Dr. Arrigo’s research and scholarship is interdisciplinary in its scope, and it is pertinent to the advancement of human justice and social change across a wide range of public interest controversies. More specifically, he relies upon normative, doctrinal, and/or qualitative methods of inquiry to investigate enduring problems or emerging issues in: (1) law, health, and policy; (2) theory, culture, and society; and (3) disorder, crime, and punishment. His exploration of these problems and issues extends from the interpersonal to the global and from the transnational to the transpersonal, resulting in more than 200 peer-reviewed journal articles, law reviews, chapters in books, and academic essays. He is also the (co)author or (co)editor of more than 30 titles and volumes, published or in press. Recent books include Revolution in penology: Rethinking the society of captives (Rowman & Littlefield, 2009), and The ethics of total confinement: A critique of madness, citizenship, and social justice (Oxford University Press, 2011). Recent textbooks and/or reference works include Introduction to forensic psychology 3rd ed. (Elsevier, 2012), The Routledge handbook of international crime and justice studies (Routledge, 2014), and The encyclopedia of criminal justice ethics, vol., 1-2 (Sage, 2014).
Dr. Arrigo was the Editor-in-Chief of the peer-reviewed sociological quarterly, Humanity & Society (1996-2000); is founding and current Editor-in-Chief of the peer-reviewed behavioral science publication, Journal of Forensic Psychology: (Research and) Practice (2000- Present); and serves on the Editorial or Advisory Boards of several (inter)national periodicals relevant to the disciplines of sociology/criminology, law/legal studies, psychiatry/psychology, and social/public policy. Professor Arrigo was the founding Book Series Editor for Criminal Justice and Psychology (Carolina Academic Press) and for Critical Perspectives in Criminology (University of Illinois Press). He is also the General Editor for the 3-volume set, The encyclopedia of surveillance, security, and privacy (Sage, forthcoming).
Professor Arrigo is the recipient of numerous professional awards and/or recognitions, and these honors are indicative of his prominence as a cross-disciplinary and multidisciplinary educator. Examples include: (1) elected Fellow, American Psychological Association (Div. 41, Law and Psychology) and elected Fellow, Academy of Criminal Justice Sciences; (2) Lifetime Achievement Award, Society for the Study of Social Problems (Div. on Crime and Juvenile Delinquency) and Lifetime Achievement Award, American Society of Criminology (Div. on Critical Criminology); and (3) the Joseph B. Gittler Award (for significant scholarly achievements addressing the ethical resolution of social problems), Society for the Study of Social Problems.

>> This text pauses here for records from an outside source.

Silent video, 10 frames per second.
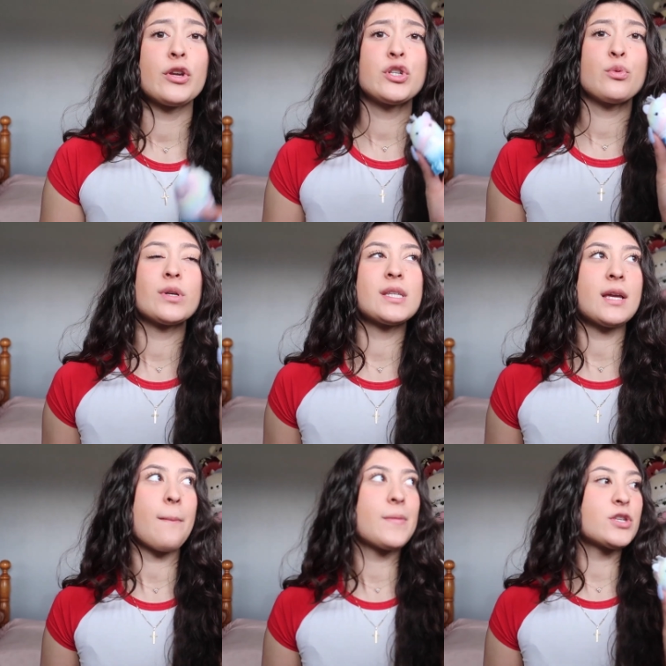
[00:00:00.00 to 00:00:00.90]
she was
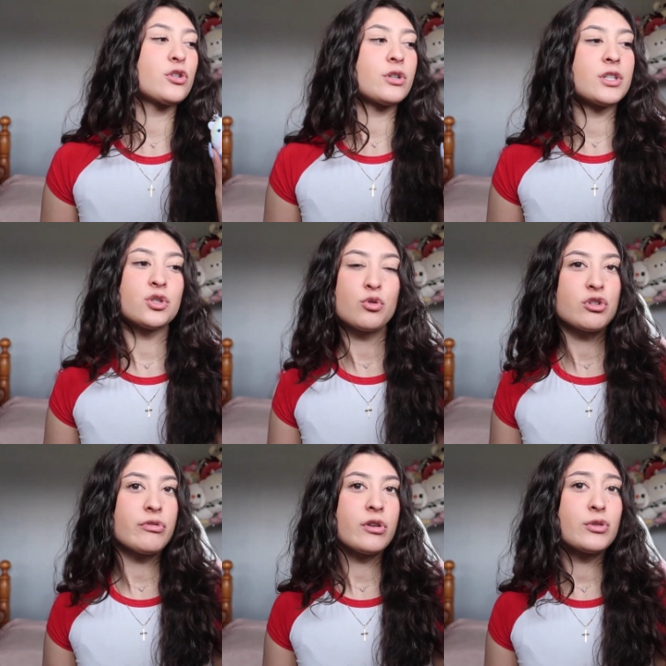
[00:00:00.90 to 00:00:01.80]
like a mystery
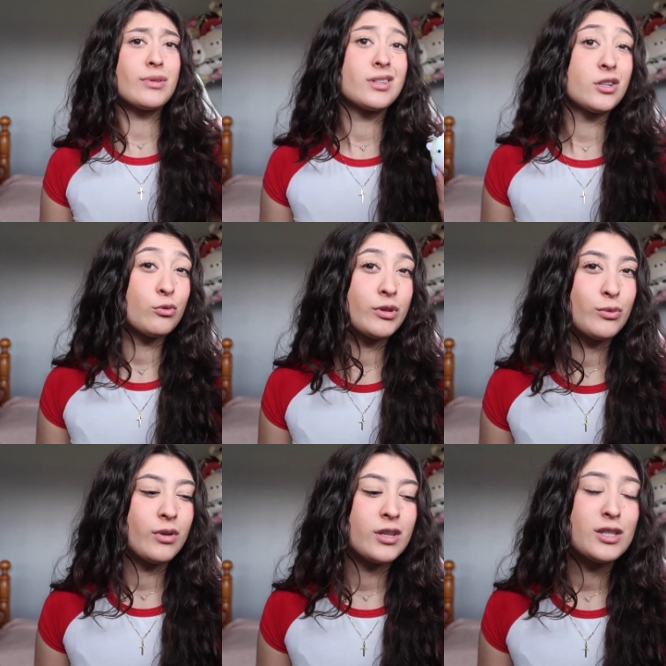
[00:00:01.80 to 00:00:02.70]
squishball so i didn't know who it
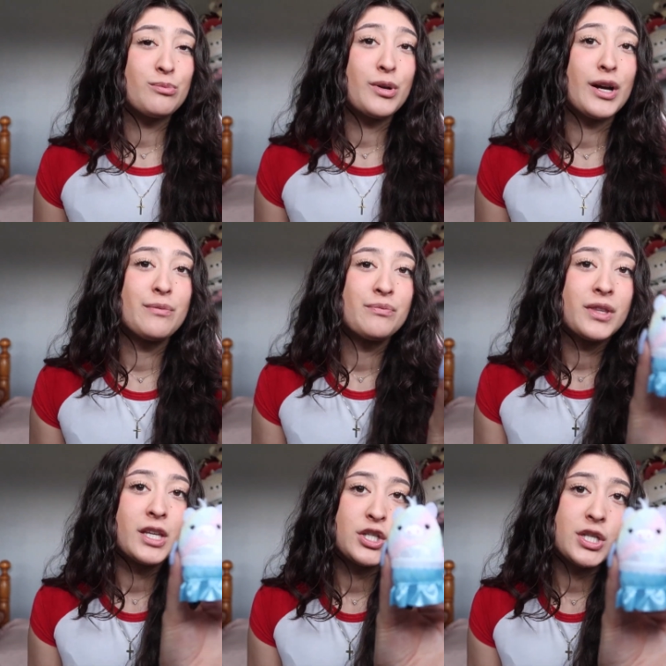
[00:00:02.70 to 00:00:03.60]
was but
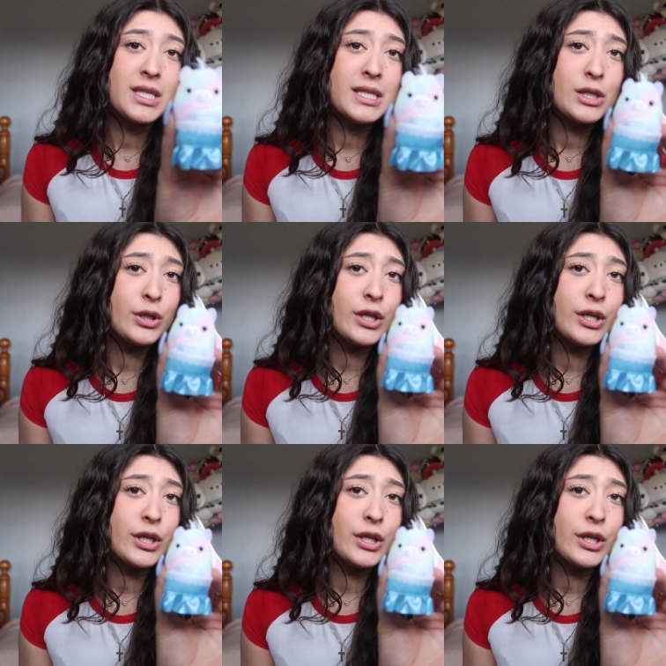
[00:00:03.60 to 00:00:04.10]
she's still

Dr. Arrigo has been a (co)principal investigator for a number of public, private, and corporate grants and contracts totaling approximately $3,000,000. Sources of funding support have included the Departments of HUD and FEMA, the Office of Criminal Justice Planning (CA), and the William Penn Foundation (PA). He has served as a consultant to various organizations and institutions including the Correctional Service of Canada, the National Institute of Justice, the Florida Psychological Association, the National Science Foundation, and Savant Learning Systems. These consultancies have emphasized progressive public affairs policy and practice, evidenced-based research and programming, and citizenship-oriented education and training.